Of course if you’re trying to get the right pH, get some pH testing strips from your brew supplier.
In regards to yeast, like with beer, any yeast will do the job, but different yeasts will leave different flavours. Wine yeasts are typically better at higher alcohol brews, leave a cleaner taste, but can take a bit longer to ferment. A beer yeast will leave yeastier flavours, be a bit quicker, and will generally only be applicable for lower alcohols.
Anyway, generally cider has an apple or pear base and may have some other flavours thrown in for good measure. Different types of apples or pears will give different flavours. Some apples are more tart, some are more sweet, some a juicer, etc. The ciders I’ve made so far use Golden Delicious apples, which generally are quite juicy and have quite a bit of sugar.
There are literally hundreds of apple varieties as seen here or on Wikipedia. Of course what apples you have access to will depend on where you are, so experiment.

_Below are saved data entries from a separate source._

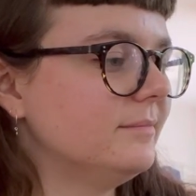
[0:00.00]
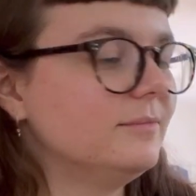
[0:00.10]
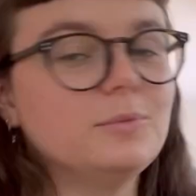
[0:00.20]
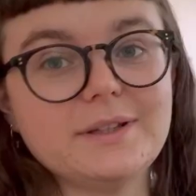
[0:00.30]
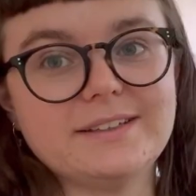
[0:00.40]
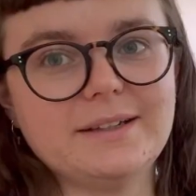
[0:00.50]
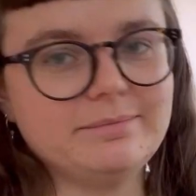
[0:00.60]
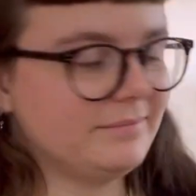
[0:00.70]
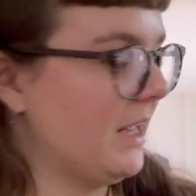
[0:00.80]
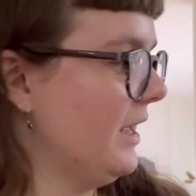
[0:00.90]
we'll see.
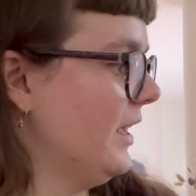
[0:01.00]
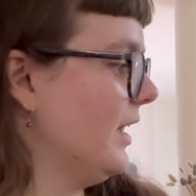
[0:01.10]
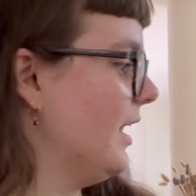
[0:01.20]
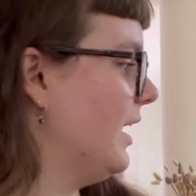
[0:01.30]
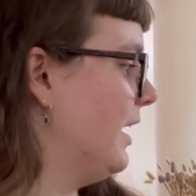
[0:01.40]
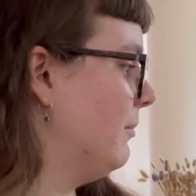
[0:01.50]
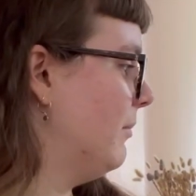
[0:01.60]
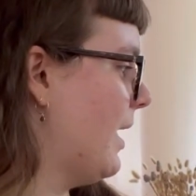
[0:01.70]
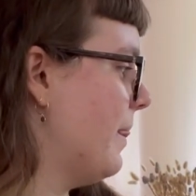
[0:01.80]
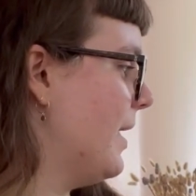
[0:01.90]

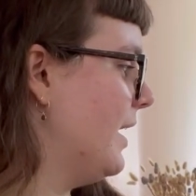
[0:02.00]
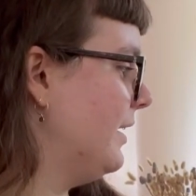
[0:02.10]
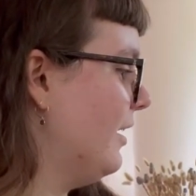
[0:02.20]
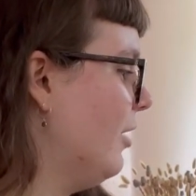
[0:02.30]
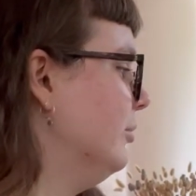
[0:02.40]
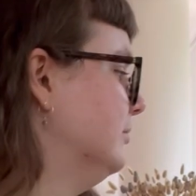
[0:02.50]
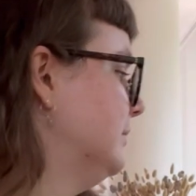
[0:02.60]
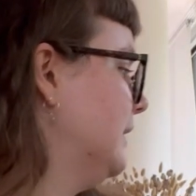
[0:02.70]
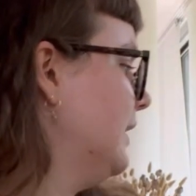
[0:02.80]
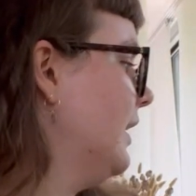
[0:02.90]
And then
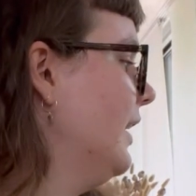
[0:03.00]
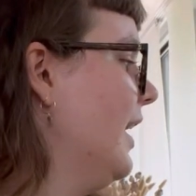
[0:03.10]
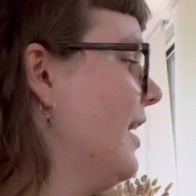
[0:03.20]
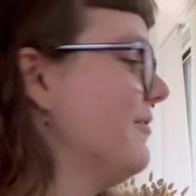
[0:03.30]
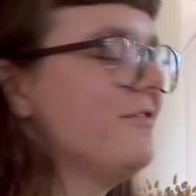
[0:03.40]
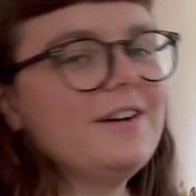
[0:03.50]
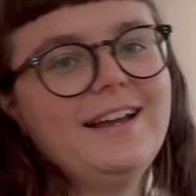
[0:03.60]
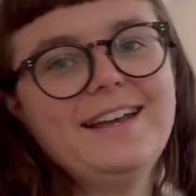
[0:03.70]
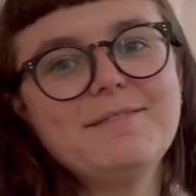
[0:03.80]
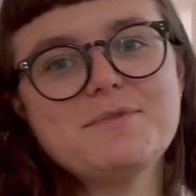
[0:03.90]

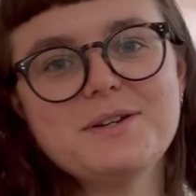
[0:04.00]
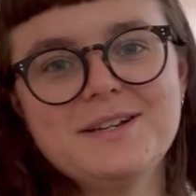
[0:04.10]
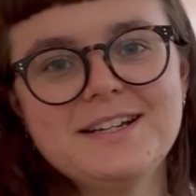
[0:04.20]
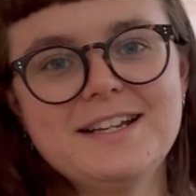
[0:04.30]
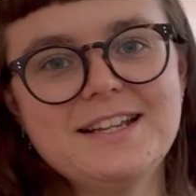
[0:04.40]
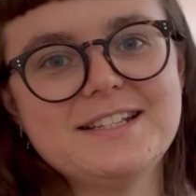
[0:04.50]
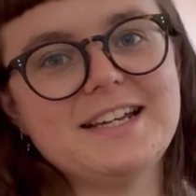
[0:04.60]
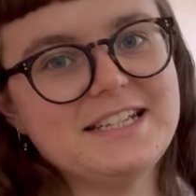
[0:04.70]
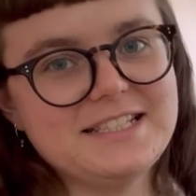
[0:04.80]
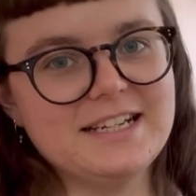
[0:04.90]
I'm doing another
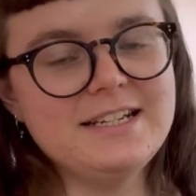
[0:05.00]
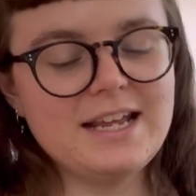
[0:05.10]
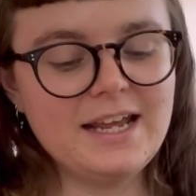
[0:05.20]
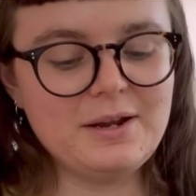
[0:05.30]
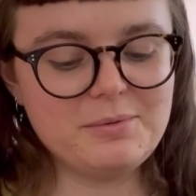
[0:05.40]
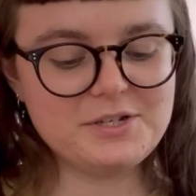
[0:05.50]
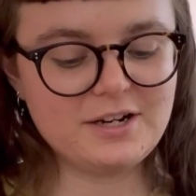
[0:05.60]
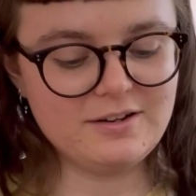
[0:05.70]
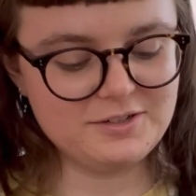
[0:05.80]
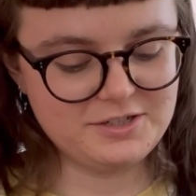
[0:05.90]
test knit, which I
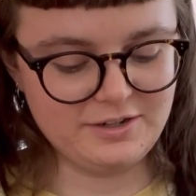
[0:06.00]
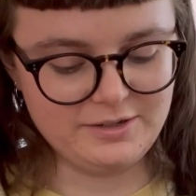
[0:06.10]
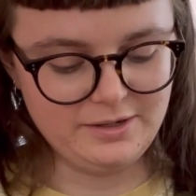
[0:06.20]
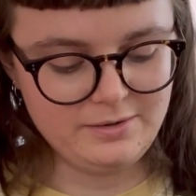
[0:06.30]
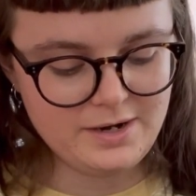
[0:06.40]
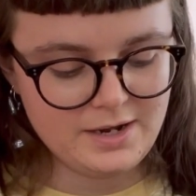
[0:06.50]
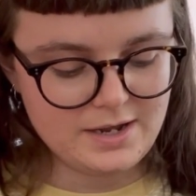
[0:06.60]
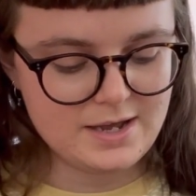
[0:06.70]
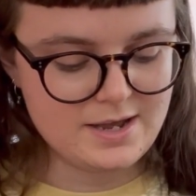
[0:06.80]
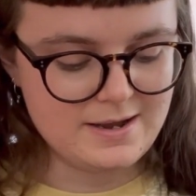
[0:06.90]
can't show you,
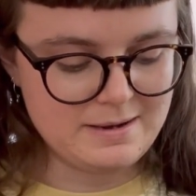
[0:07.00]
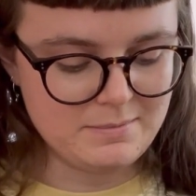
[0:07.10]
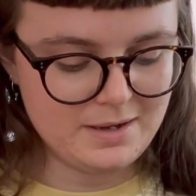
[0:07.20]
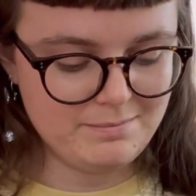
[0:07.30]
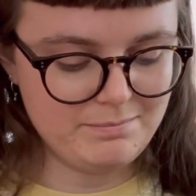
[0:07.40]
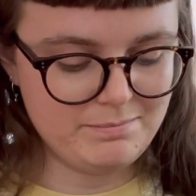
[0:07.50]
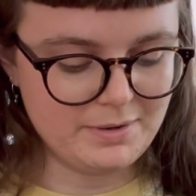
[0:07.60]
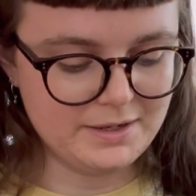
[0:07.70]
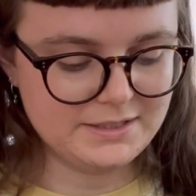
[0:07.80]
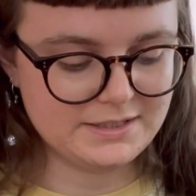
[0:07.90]

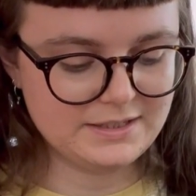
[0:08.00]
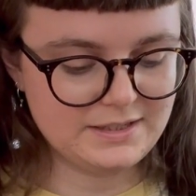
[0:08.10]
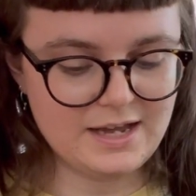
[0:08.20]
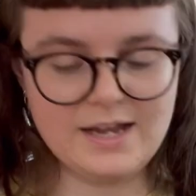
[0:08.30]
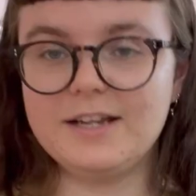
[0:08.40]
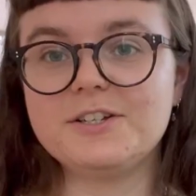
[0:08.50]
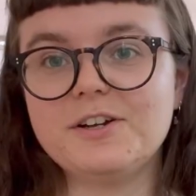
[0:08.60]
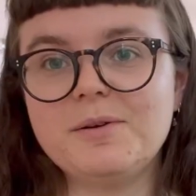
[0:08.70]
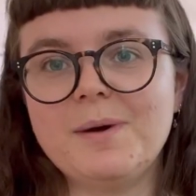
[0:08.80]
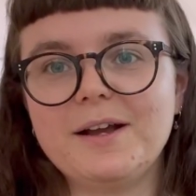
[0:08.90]
but I can show
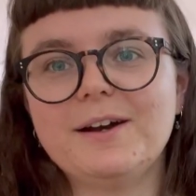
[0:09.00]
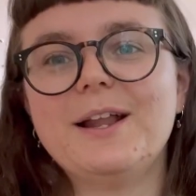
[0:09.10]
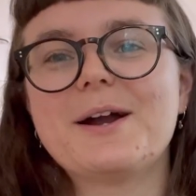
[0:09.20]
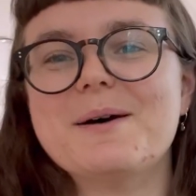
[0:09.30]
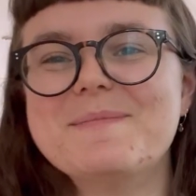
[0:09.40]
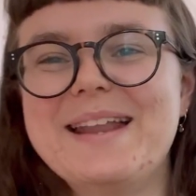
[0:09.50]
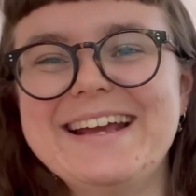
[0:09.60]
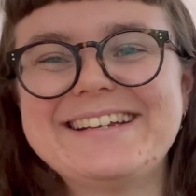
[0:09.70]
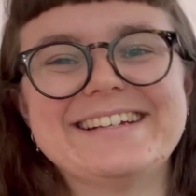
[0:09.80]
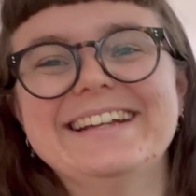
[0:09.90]
you my colour
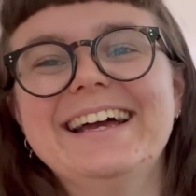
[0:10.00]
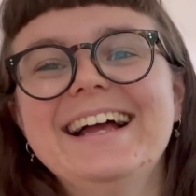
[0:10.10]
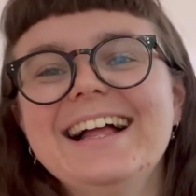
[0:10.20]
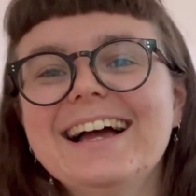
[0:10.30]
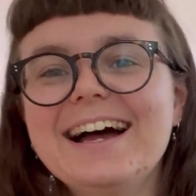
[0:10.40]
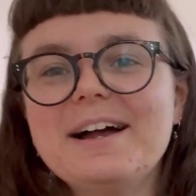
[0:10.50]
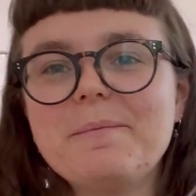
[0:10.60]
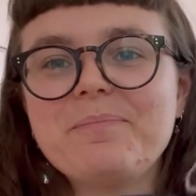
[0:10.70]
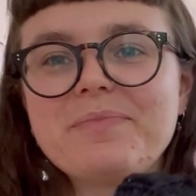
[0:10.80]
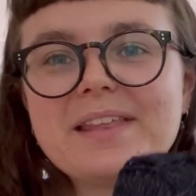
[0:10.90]
combination.
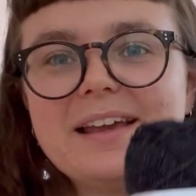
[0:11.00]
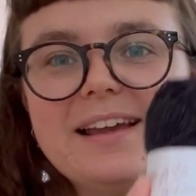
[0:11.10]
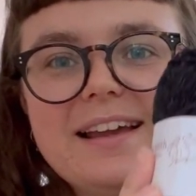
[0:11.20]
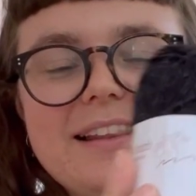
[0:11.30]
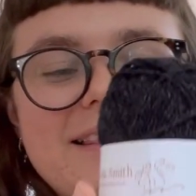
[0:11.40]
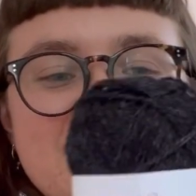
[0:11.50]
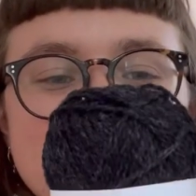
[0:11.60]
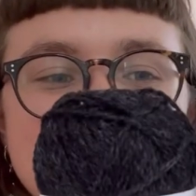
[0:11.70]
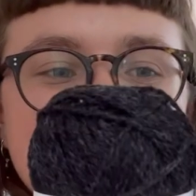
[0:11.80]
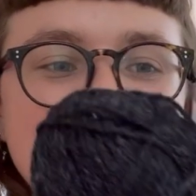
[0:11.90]

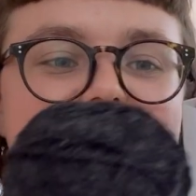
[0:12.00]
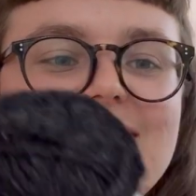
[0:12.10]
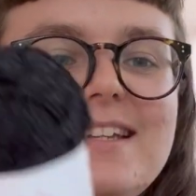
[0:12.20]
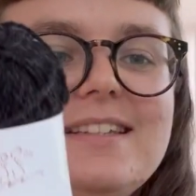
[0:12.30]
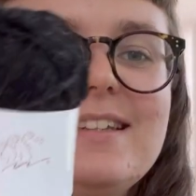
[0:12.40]
This is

If you’re keen to make some interesting flavours, buy a few different types of apples (or pears), chop them up, and have a taste! Remember: putting different varieties of apples and/or pears into them same cider is completely encouraged.
Finally, I’ve read different reports on how many apples one needs to get a litre juice, and they’re all very different. Some sources quote one kilogram of apples for one kilogram of juice, others quote two kilograms, others discuss how many gallons of juice you’ll get from a bushel, which just leads to annoying unit conversions. Long story short, it’s dependent on the apple variety and how the juicing method. In my experience though, I’ve gotten just under a bit under a litre of juice per kilogram, and then have lost about a litre of liquid through the pasteurization process. Basically, buy more apples than you think you need, and then make more juice than you think you need. I’d start with about 1.5 kilograms of apples per litre of pasteurized juice.
That’s it (for now)! My preference is for beer over cider, and I generally enjoy making beer more than I enjoy making cider, but it’s nice to change things up sometimes.